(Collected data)
◆ ◆ ◆ ◆ ◆
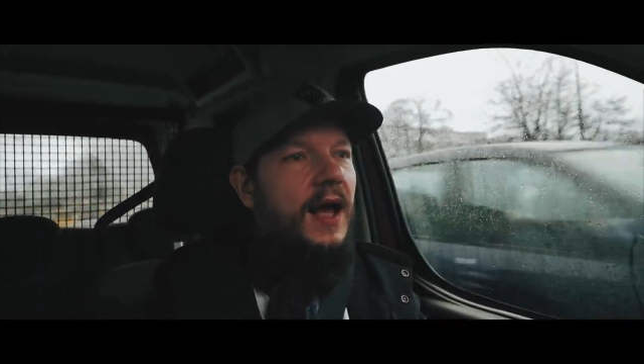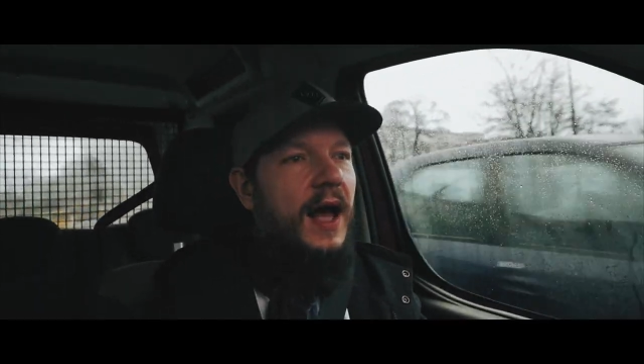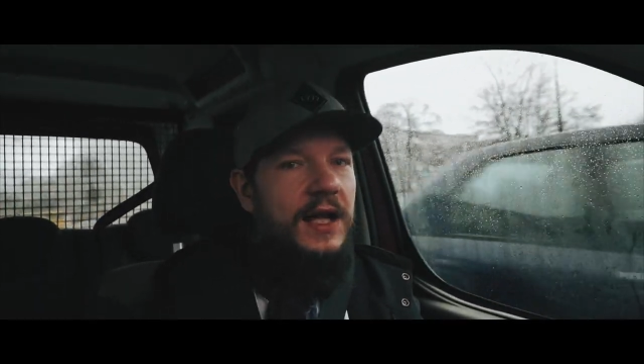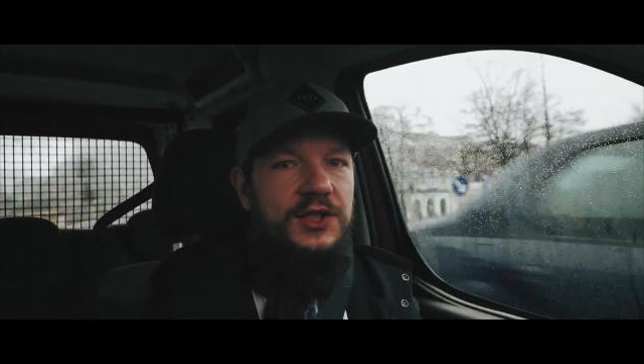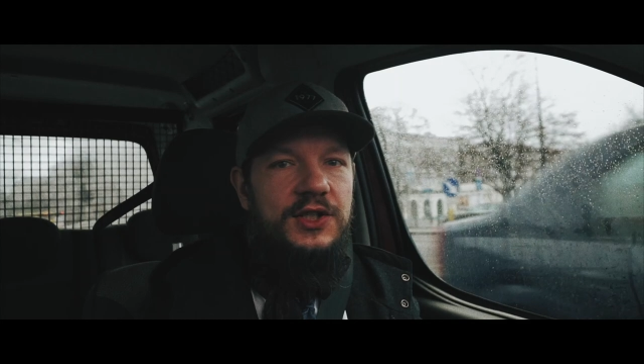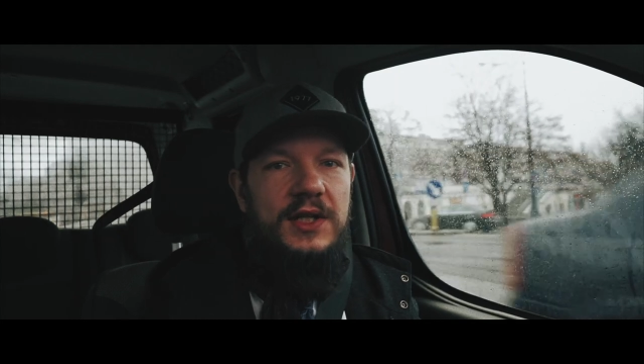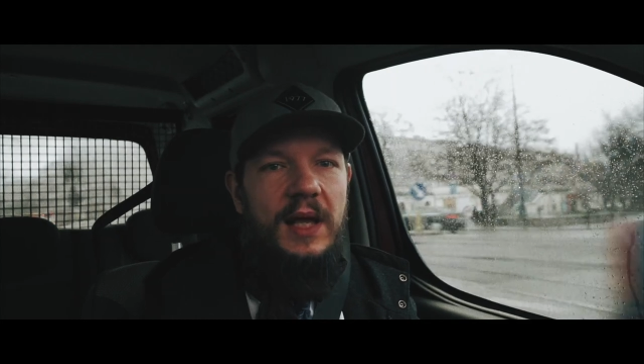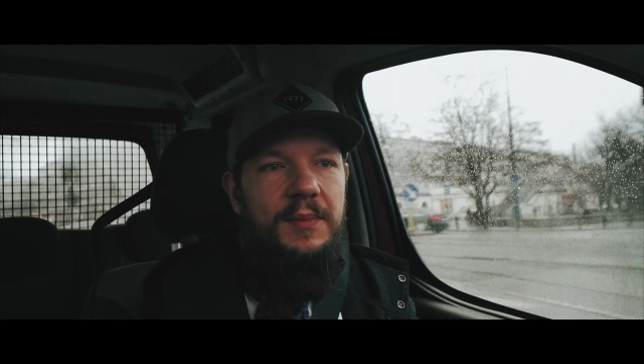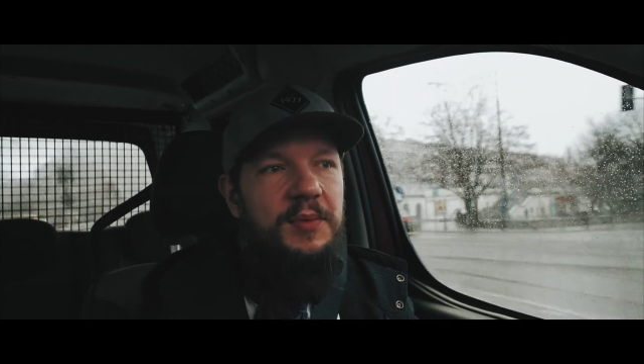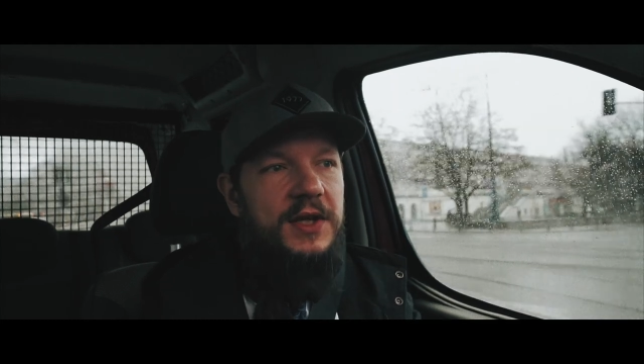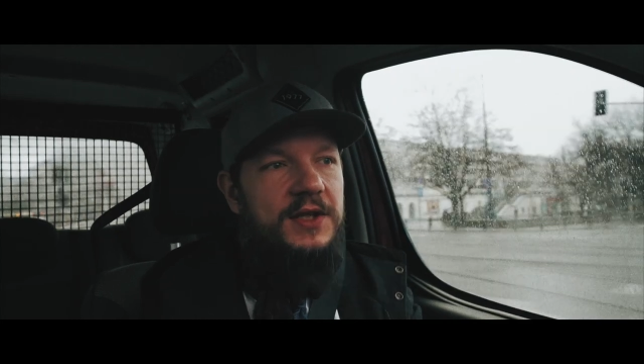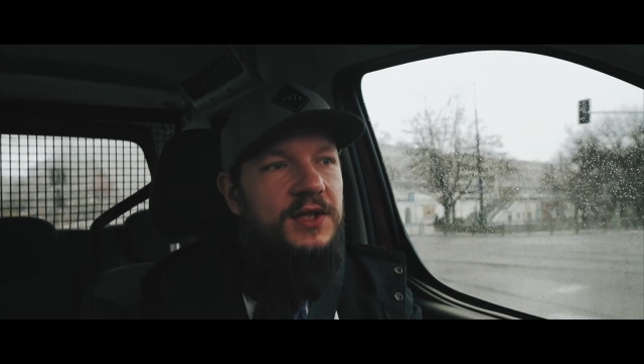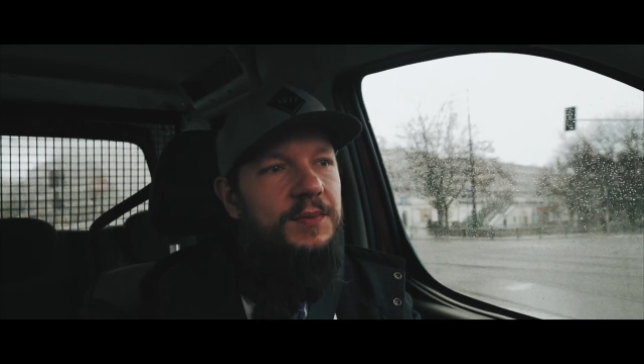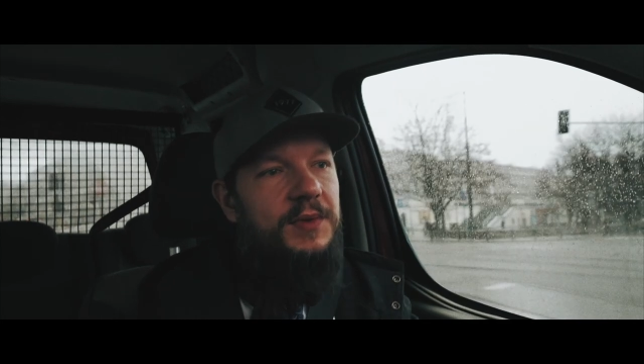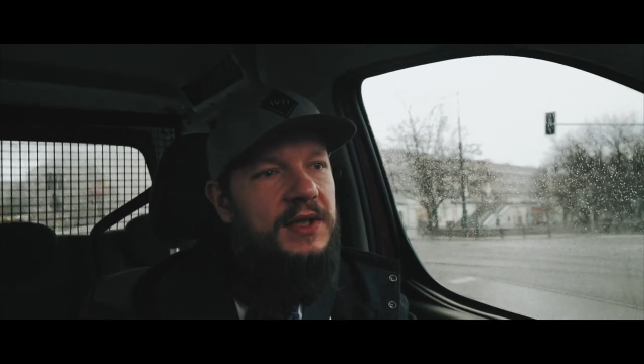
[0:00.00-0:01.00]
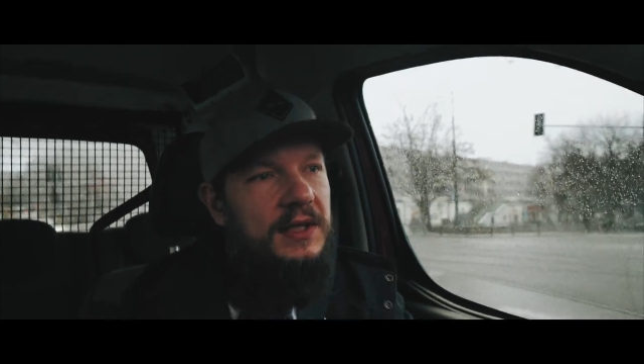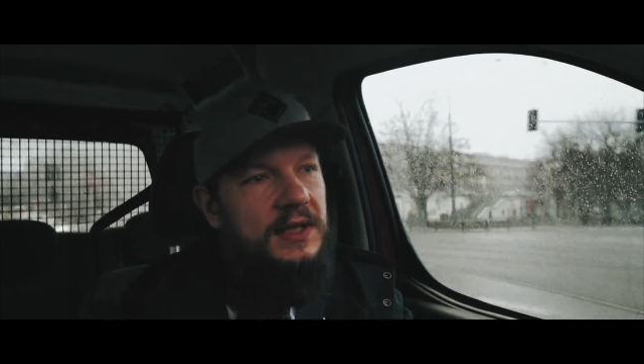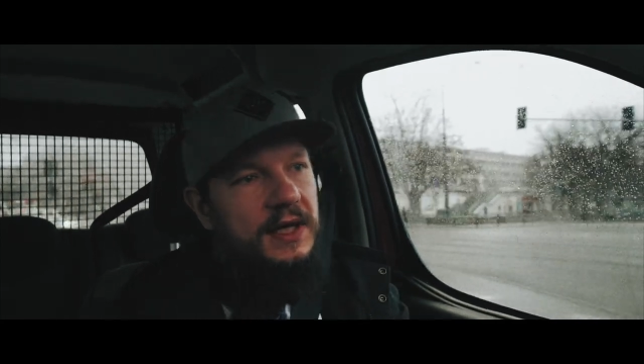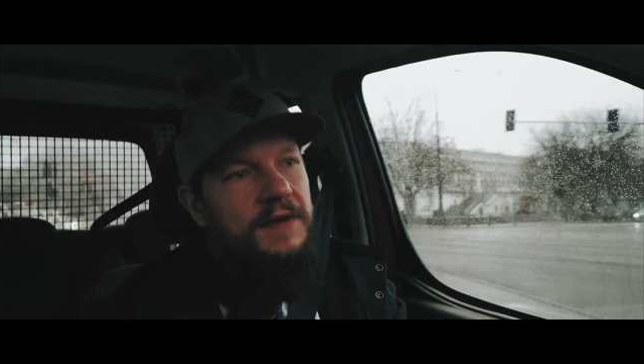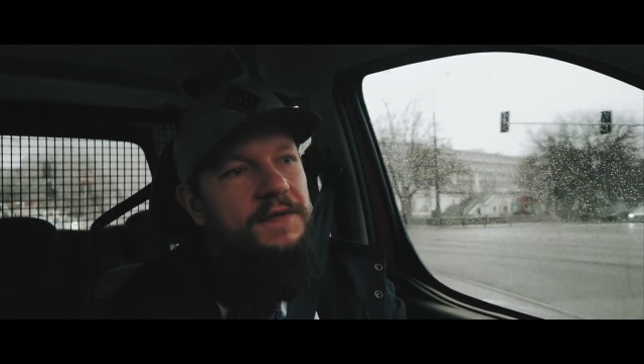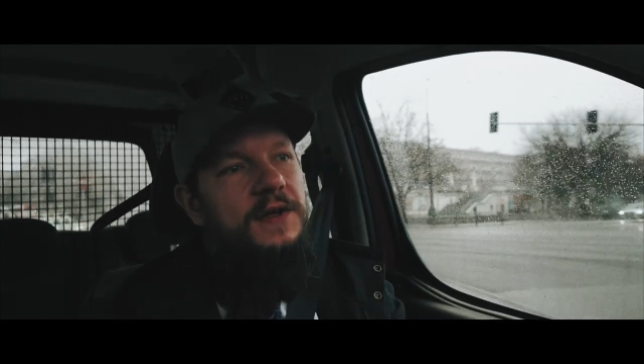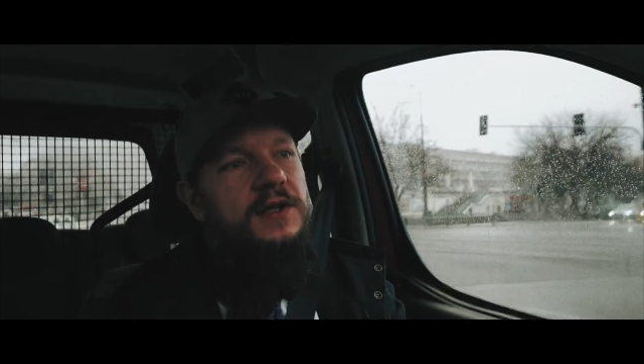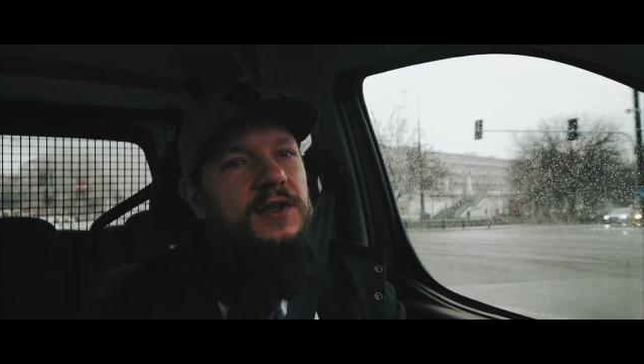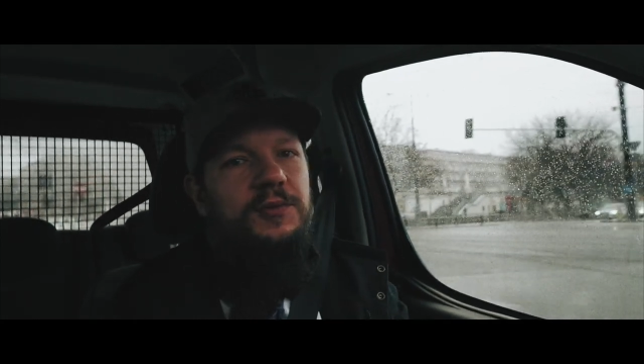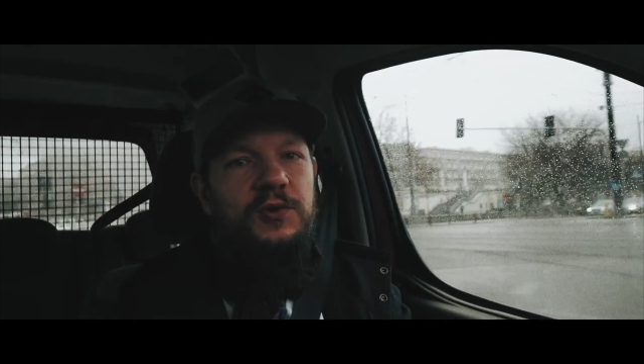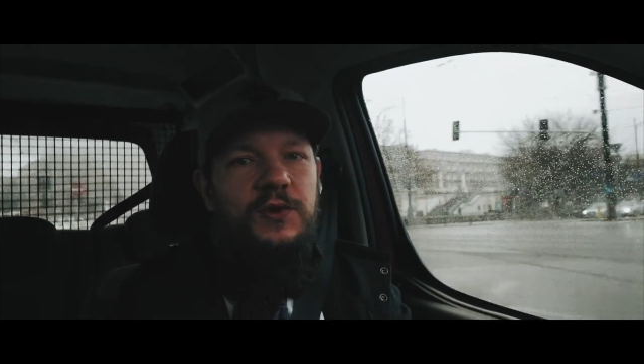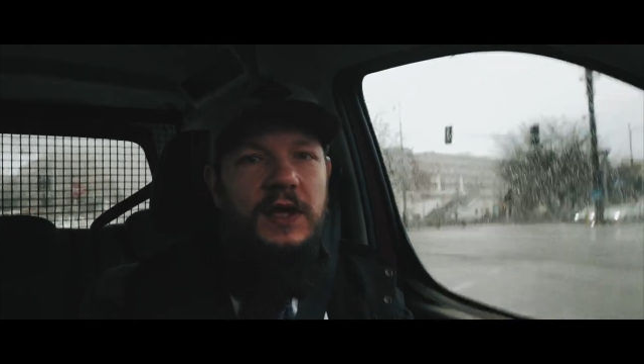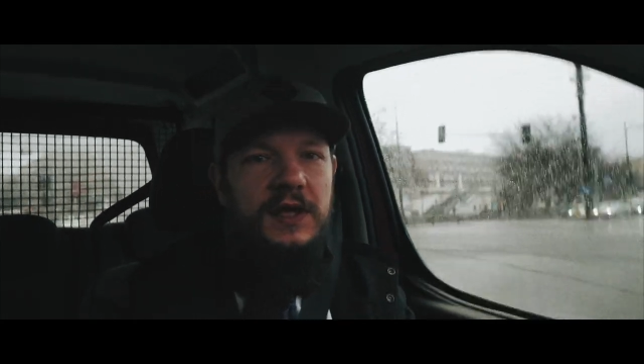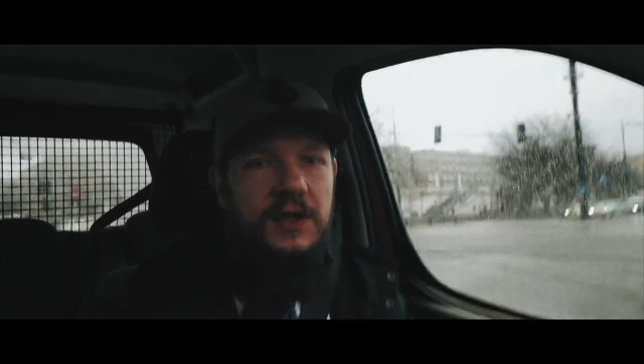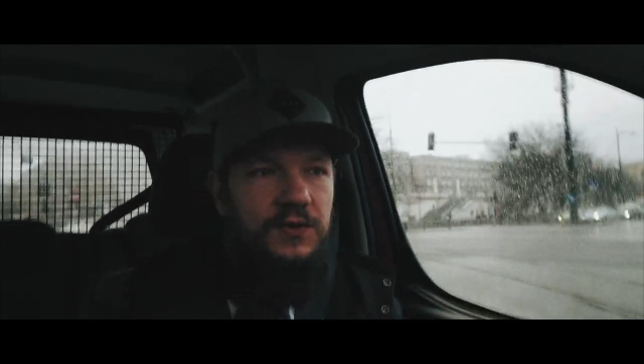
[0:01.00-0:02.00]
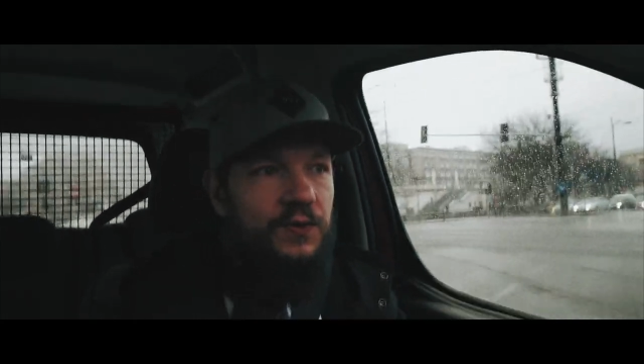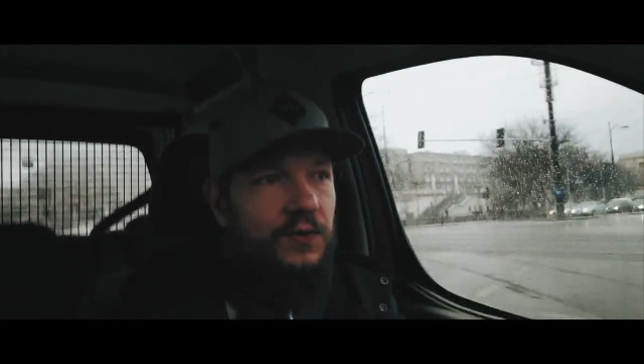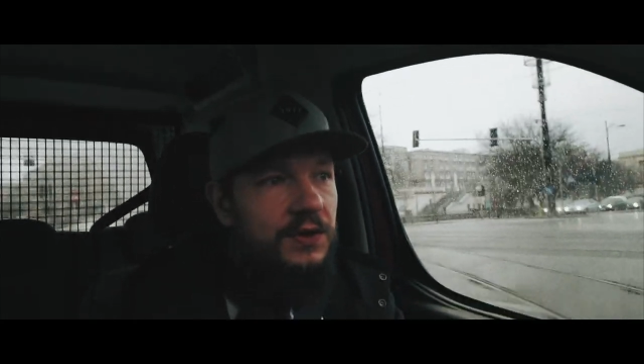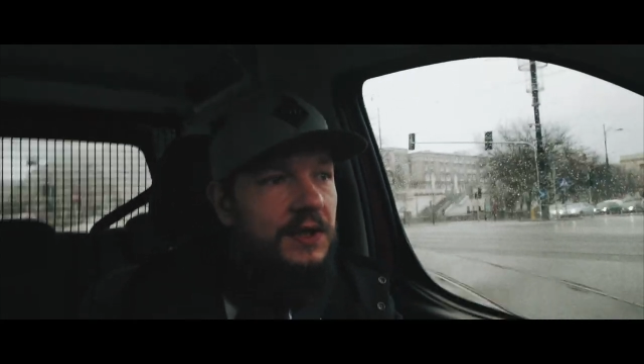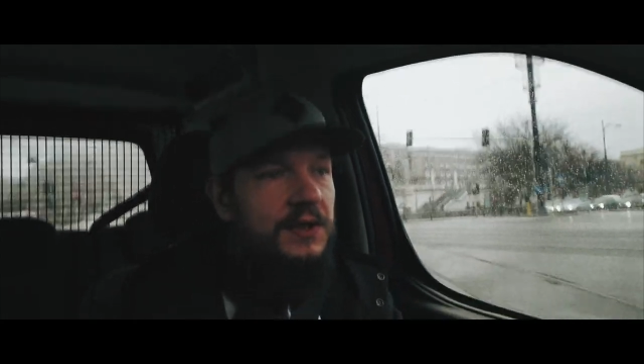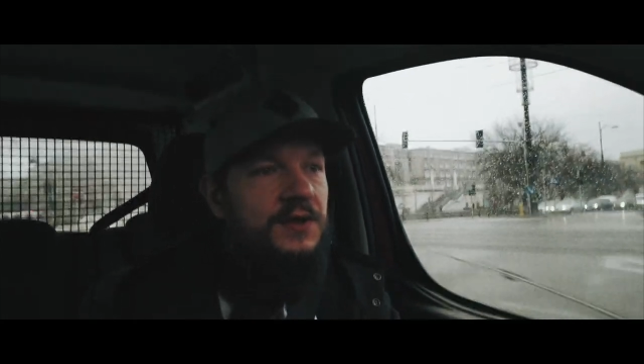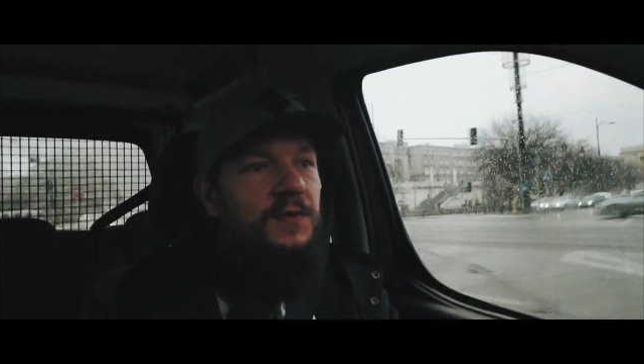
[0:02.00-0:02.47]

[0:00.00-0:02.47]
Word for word: A czy lepiej, żeby ten refren to był taki długi,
◆ ◆ ◆ ◆ ◆
**TASK DIRECTIONS**
Could the data above be repeated exactly, with every picture dropped?

**SOLVED PROBLEM**
[0:00.00-0:01.00]
[0:01.00-0:02.00]
[0:02.00-0:02.47]

[0:00.00-0:02.47]
Word for word: A czy lepiej, żeby ten refren to był taki długi,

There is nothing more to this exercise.